Le principe de l’exercice conjoint de l’autorité parentale suppose que les parents doivent prendre ensemble les décisions importantes concernant la santé, l'orientation scolaire, l'éducation religieuse et le changement de résidence de l'enfant. La loi prévoit cependant un tempérament à cet exercipe conjoint de l’autorité parentale à l’article 372-2 du Code civil : « A l'égard des tiers de bonne foi, chacun des parents est réputé agir avec l'accord de l'autre, quand il fait seul un acte usuel de l'autorité parentale relativement à la personne de l'enfant. »

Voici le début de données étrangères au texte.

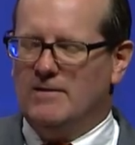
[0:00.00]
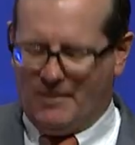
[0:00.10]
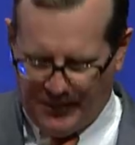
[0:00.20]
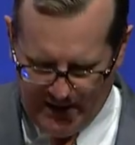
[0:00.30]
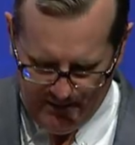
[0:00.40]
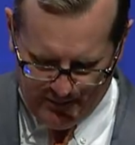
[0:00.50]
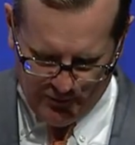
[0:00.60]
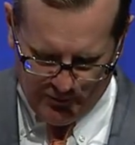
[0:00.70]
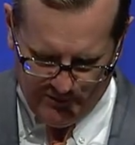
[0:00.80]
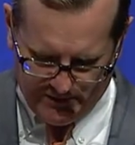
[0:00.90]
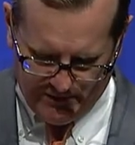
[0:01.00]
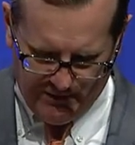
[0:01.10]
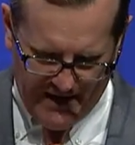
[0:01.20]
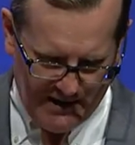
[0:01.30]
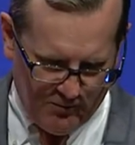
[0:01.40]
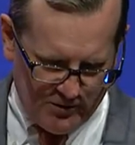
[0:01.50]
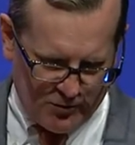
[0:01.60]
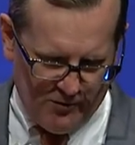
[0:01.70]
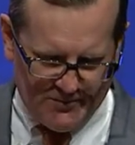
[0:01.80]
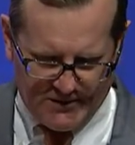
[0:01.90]
the people groups, the
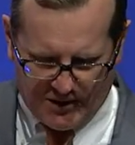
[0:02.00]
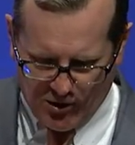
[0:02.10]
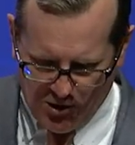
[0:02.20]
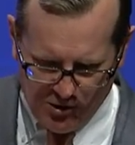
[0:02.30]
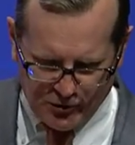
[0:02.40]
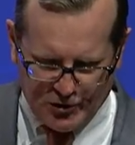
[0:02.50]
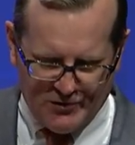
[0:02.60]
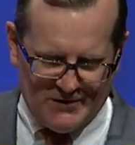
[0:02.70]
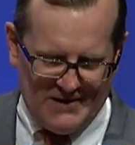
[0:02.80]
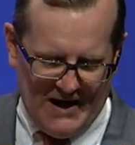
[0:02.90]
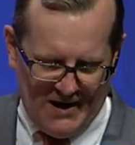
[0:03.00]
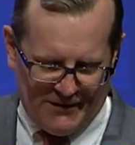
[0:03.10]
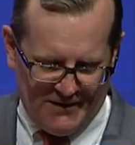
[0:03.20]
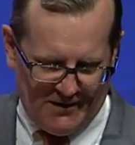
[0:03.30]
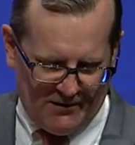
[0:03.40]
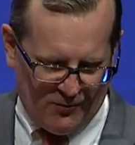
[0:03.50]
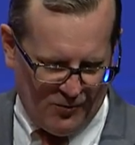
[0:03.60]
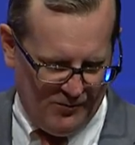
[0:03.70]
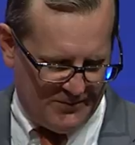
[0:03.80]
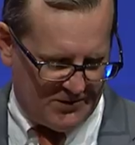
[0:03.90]
language groups, the cultures, the ethnic
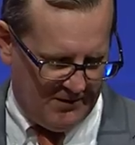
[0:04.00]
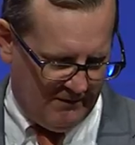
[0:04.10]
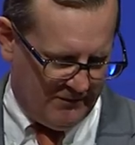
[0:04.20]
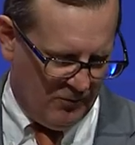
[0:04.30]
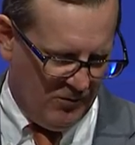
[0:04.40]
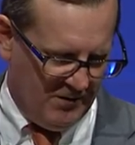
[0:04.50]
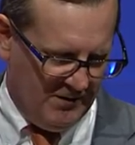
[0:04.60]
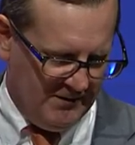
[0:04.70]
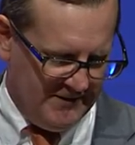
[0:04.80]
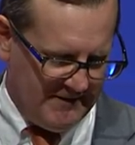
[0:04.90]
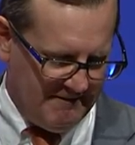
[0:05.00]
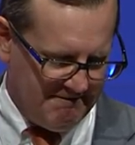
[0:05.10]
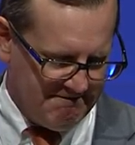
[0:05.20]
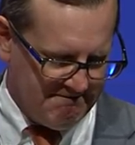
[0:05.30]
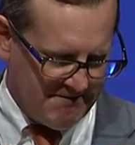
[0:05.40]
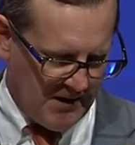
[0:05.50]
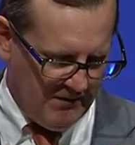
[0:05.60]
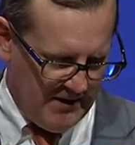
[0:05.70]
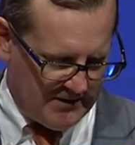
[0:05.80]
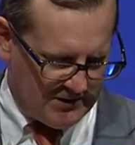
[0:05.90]
groups of the world.
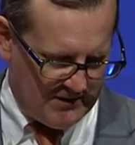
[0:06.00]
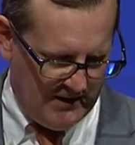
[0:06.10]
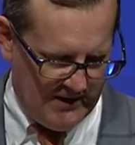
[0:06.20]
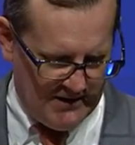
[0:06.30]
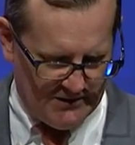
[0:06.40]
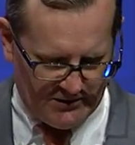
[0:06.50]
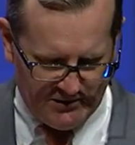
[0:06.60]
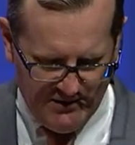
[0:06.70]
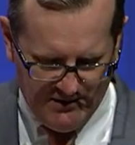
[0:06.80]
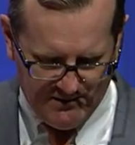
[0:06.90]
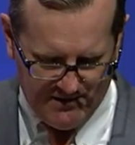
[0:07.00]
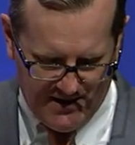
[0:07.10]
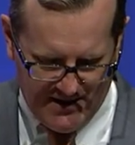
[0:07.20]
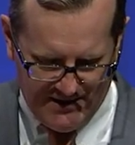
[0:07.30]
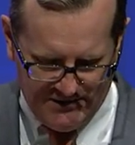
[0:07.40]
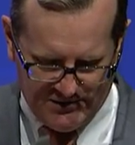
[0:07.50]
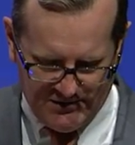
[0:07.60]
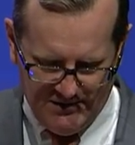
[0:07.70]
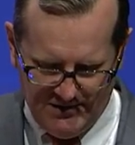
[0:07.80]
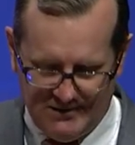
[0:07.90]
This is
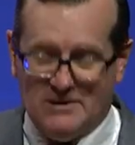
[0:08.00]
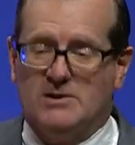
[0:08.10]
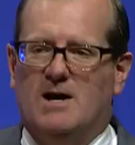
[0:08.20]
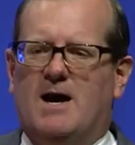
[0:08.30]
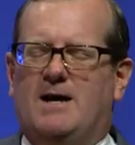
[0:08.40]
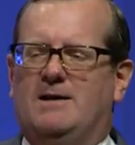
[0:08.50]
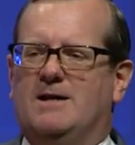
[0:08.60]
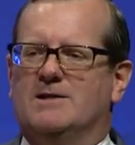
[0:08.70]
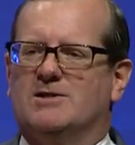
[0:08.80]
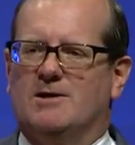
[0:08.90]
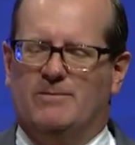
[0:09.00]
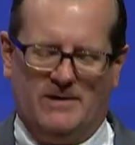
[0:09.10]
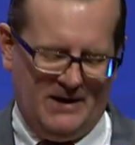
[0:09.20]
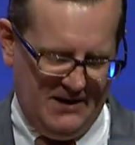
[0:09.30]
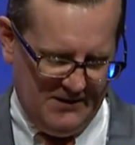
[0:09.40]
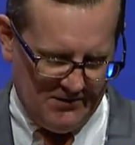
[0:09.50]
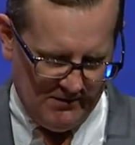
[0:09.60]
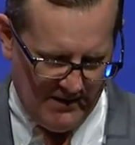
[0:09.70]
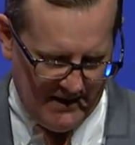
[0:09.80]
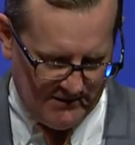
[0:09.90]
God's design. It is something He
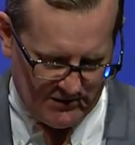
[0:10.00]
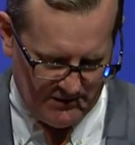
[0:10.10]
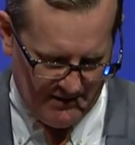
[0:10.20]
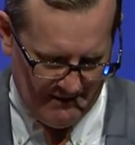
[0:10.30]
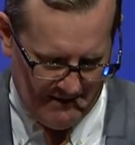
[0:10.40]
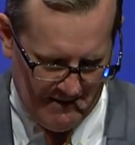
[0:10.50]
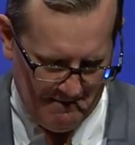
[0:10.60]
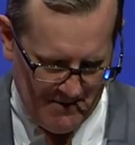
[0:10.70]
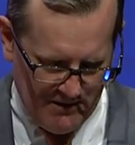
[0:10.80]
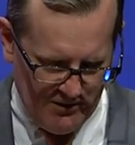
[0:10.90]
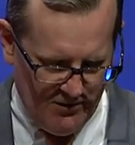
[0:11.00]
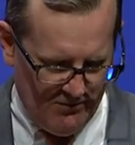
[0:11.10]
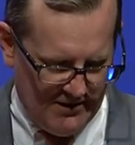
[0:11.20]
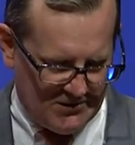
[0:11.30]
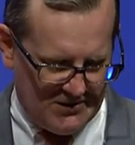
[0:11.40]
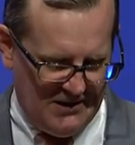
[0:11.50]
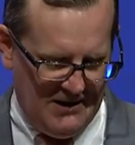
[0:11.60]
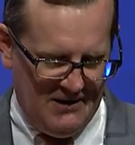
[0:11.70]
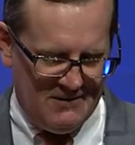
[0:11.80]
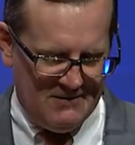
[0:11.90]
delights in.
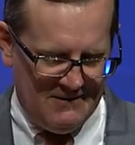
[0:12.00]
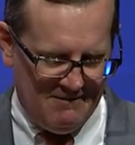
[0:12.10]
Unity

Concernant la radiation et l’inscription d’un enfant, les juges considèrent que ce sont des actes usuels pour lesquels l’un des deux parents peut agir seul, l’accord de l’autre parent étant réputé acquis. Quelques précisions à ce propos : Il s’agit d’un acte usuel conditionné à l’absence de doute sur le désaccord de l’autre parent : chacun des parents peut légalement obtenir l'inscription ou la radiation d'une école d'un enfant mineur, sans qu'il lui soit besoin d'établir qu'il dispose de l'accord exprès de l'autre parent, dès lors qu'il justifie exercer l'autorité parentale sur cet enfant et qu'aucun élément ne permet à l'administration de mettre en doute l'accord réputé acquis de l'autre parent. La présomption d’acte usuel cesse dès lors que le tiers est informé du refus de l’autre parent.

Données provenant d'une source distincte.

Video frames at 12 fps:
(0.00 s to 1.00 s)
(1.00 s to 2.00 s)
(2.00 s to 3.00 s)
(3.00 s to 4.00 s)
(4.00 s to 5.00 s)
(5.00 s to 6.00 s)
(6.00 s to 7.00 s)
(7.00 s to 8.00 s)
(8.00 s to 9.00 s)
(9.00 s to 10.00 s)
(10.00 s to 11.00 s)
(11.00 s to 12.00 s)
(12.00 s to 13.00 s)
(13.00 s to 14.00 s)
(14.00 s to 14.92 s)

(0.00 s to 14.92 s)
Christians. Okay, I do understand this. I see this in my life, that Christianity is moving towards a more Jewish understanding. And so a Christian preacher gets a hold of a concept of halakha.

En tout état de cause, en cas de désaccord, il appartiendra au parent le plus diligent de saisir le juge aux affaires familiales afin qu’il se prononce dessus. En ce sens, dans une réponse ministérielle, il a été précisé que le maire en charge de l’inscription à l’école maternelle ou primaire qui connait le désaccord entre les parents doit inviter les parents à saisir le juge aux affaires familiales. L’administration a l’obligation d’inscrire l'enfant à l'école : si la résidence de l’enfant a bien été fixée à titre exclusif chez l’un des parents, que cette résidence est incompatible avec le maintien de l’enfant dans la première école, notamment en cas de déménagement, et que le juge aux affaires familiales ne peut se prononcer avant plusieurs semaines sur le lieu où doit être inscrit l’enfant, il appartient à l’administration, à titre provisoire, d’admettre celui-ci dans l’école la plus proche du domicile du parent qui en a la garde, afin de respecter les dispositions de l’article L. 131-1 du code de l’éducation relatives à l’instruction obligatoire.